Sound — 6
Though HammerFall sincerely holds the clichéd medieval fantasy aesthetic of power metal - even having a paladin as the band's official mascot - the music they make is able to rise above the cheesy niche. With strong influences of Iron Maiden in the vocals and riffs, as well as exceptional guitar talent, HammerFall's debut album in 1997, "Glory to the Brave," would make a big splash in the European metal scene, and their following albums, "Legacy of Kings," "Renegade," and "Crimson Thunder," would properly establish HammerFall as a brand name power metal band. However, HammerFall's later albums haven't lived up to the same acclaim as the early albums that earned the band their high status, and along with suffering the natural case of "same old, same old," HammerFall would try mixing things up in their last album, "Infected," which got generally lukewarm reception from fans and critics. With HammerFall getting the message from those that were dissatisfied with the change in things, they decided to come back to the classic HammerFall style and aesthetic with their ninth album, "(r)Evolution."

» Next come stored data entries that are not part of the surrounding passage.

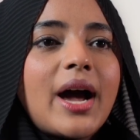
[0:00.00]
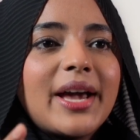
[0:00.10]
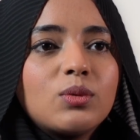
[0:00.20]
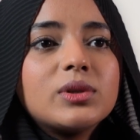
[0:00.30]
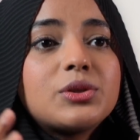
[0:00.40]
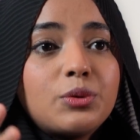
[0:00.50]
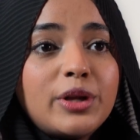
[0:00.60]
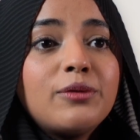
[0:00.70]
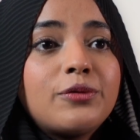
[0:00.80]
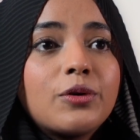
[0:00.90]
I was
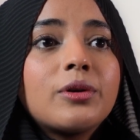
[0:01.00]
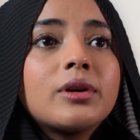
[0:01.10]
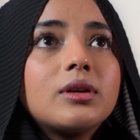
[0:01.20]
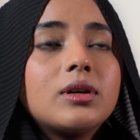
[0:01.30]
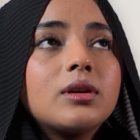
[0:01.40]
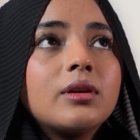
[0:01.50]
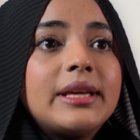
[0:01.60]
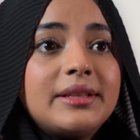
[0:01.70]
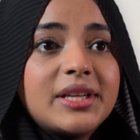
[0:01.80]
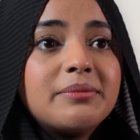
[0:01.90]
rooting for
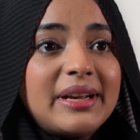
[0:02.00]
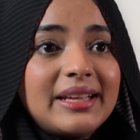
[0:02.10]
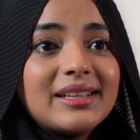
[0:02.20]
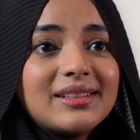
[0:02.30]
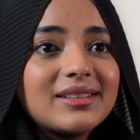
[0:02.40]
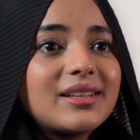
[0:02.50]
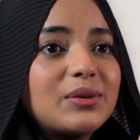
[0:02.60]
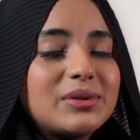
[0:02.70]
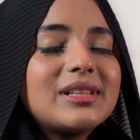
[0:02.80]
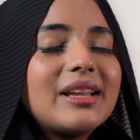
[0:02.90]
Indian Medical
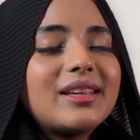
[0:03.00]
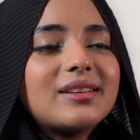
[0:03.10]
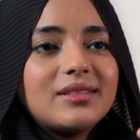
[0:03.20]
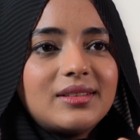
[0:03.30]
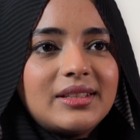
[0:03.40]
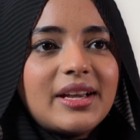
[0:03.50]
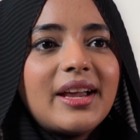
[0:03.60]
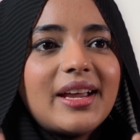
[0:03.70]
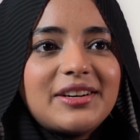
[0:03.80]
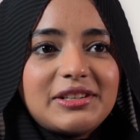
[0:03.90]
Council, like
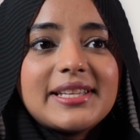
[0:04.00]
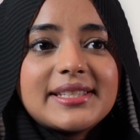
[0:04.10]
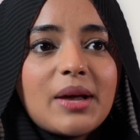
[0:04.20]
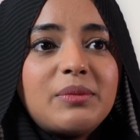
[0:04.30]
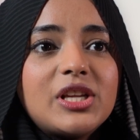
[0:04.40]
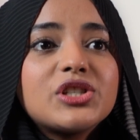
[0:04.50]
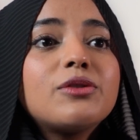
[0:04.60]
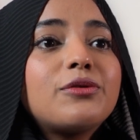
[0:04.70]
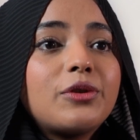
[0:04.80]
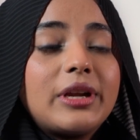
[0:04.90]
the entrance examination
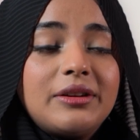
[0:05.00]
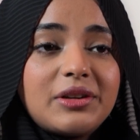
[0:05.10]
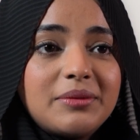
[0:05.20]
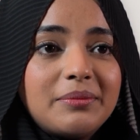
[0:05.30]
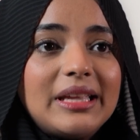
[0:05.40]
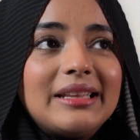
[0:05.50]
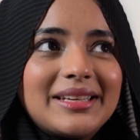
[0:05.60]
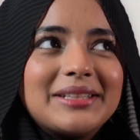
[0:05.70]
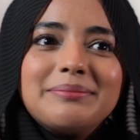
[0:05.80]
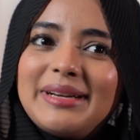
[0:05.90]
for
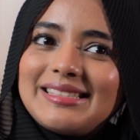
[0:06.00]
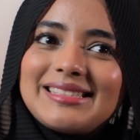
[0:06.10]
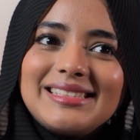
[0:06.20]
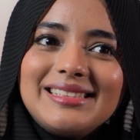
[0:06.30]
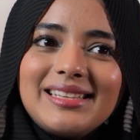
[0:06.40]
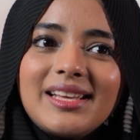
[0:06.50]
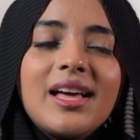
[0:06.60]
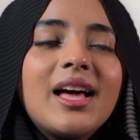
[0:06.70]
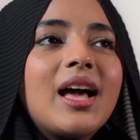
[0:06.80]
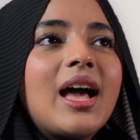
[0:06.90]
Indian medicine.
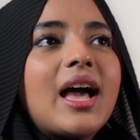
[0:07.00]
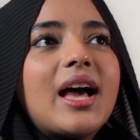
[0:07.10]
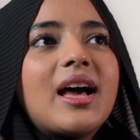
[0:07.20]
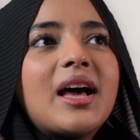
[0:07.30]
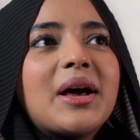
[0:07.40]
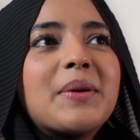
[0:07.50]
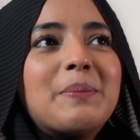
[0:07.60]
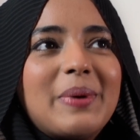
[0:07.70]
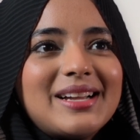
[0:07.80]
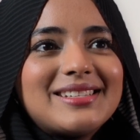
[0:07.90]

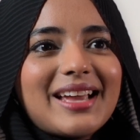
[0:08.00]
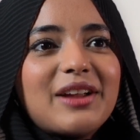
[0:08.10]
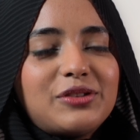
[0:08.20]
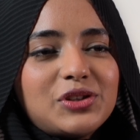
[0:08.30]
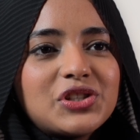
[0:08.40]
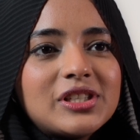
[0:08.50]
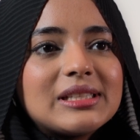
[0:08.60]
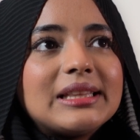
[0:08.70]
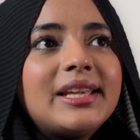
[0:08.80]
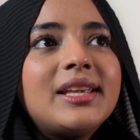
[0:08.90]
But
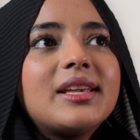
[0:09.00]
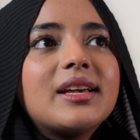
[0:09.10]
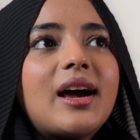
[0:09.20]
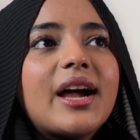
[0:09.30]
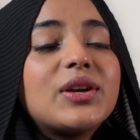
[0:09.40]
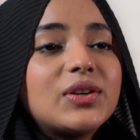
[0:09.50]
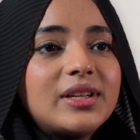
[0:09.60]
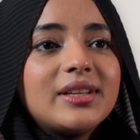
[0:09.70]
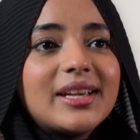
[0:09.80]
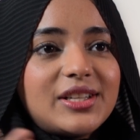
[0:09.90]
unfortunately, I
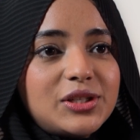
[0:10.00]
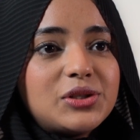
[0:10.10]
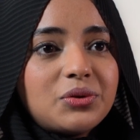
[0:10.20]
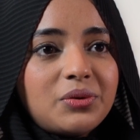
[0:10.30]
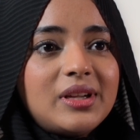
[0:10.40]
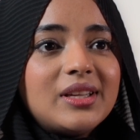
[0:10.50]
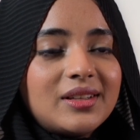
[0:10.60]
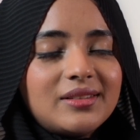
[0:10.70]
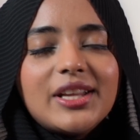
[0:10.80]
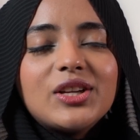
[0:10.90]
couldn't get into
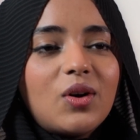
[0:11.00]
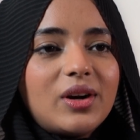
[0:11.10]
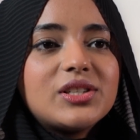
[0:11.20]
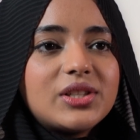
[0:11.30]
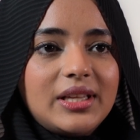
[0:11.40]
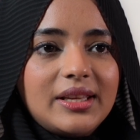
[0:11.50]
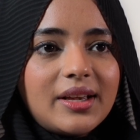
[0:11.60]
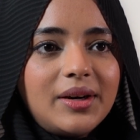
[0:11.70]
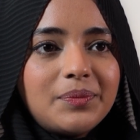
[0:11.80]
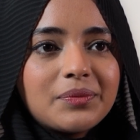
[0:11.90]
any college in
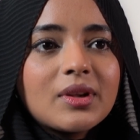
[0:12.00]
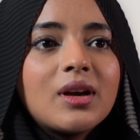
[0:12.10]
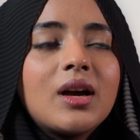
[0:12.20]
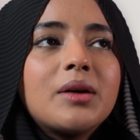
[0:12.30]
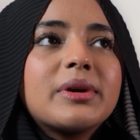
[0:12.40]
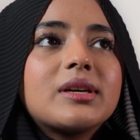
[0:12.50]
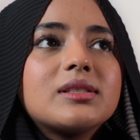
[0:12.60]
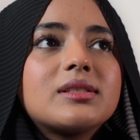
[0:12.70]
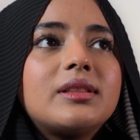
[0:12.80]
India because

From the album art and title alluding to the idea that the album will be just like the good ol' days, to the choice of bringing back Fredrik Nordstrom, the producer of the band's first and second albums, to produce this album, it's easy to see that HammerFall really want "(r)Evolution" to invoke the glory of the band's prime years just as much as they want to make up for the considerable foible of the previous album. Unfortunately, the album splits between songs that successfully invoke that former glory, and songs that display a past-their-prime quality of HammerFall. On the plus side, songs like "Hector's Hymn," "Bushido," "We Won't Back Down" and "Tainted Metal" have the band putting their money where their mouths are in terms of returning to the classic HammerFall days, the guitar/harpsichord synched main riff in "Origins" makes the song a standout on the album, and the energetic and multi-dimensional "Wildfire" makes for a hot closer. On the negative side, the other half of songs on the album have little fight or poignancy to them; something that even the later-era album like "No Sacrifice, No Victory" was still able to provide. The lack of riff remarkability that plagued "Infected" carries over in snoozers like "Live Life Loud," "Winter Is Coming" and "Evil Incarnate," and though HammerFall's guitar solos have always been admirable (as well as being the one saving grace in "Infected"), the aforementioned songs, along with "(r)Evolution" and "Ex Infernis," have paltry solos that can't save them from being disposable on the album.
Lyrics — 4
Whereas the previous album "Infected" had HammerFall trying out new subject matter like zombie-related topics, they go back to the tried-and-true medieval fantasy subject matter in "(r)Evolution." Ultimately, this lyrical return to form comes at a damning fault, because it mostly ends up being a display of HammerFall bringing very little originality to the table. At best, the band makes callbacks and tributes to classic HammerFall material: from the subtle "all for one, but none for all" line in "Ex Infernis" being a cynical play on the more triumphant "all for one, our burning hearts will live forever/one for all, together standing strong" line in the classic "Hammerfall" track on the band's first album, to more obvious homages, like the beginning track, "Hector's Hymn," being a song dedicated to the band's paladin mascot, and more specifically, the line "a legend unbent, unbowed, unbroken" being a callback to the band's heavily-inspired-by-George-R.R.-Martin fifth album, "Chapter V: Unbent, Unbowed, Unbroken." HammerFall has drawn inspiration from the "A Song of Ice and Fire" book series numerous times, but unfortunately, they end up jumping the shark with that inspiration in the bluntly-named "Winter Is Coming," and with the line "take the black, you win or you die," HammerFall seems to just be haphazardly jamming references with little rhyme or reason. And with the stereotypical "battle songs" of "Live Life Loud," "We Won't Back Down" and "Origins" containing lyrics that are strikingly similar to HammerFall's earlier "battle songs" (if not the majority of power metal battle songs in general), "(r)Evolution" shows HammerFall's lyrical well about to run entirely dry.
Overall Impression — 5
HammerFall may have had all the aspirations to make "(r)Evolution" an album that would be regarded as an instant classic, but the ending result is spotty, and the album suffers a "glass half-full, glass half-empty" case: the handful of songs that channel the energy and quality of HammerFall's heyday are just as enchanting as the handful of songs that come off as unredeemable filler are disenchanting. Though "(r)Evolution" wields some songs that are better than anything that was found on "Infected," ultimately, the album's inability to be wholly interesting from front to back makes it another underwhelming release, and as much as the band wants to summon a second wind that will carry them to another apex like the one they were at over a decade ago, "(r)Evolution" doesn't beckon HammerFall's renaissance.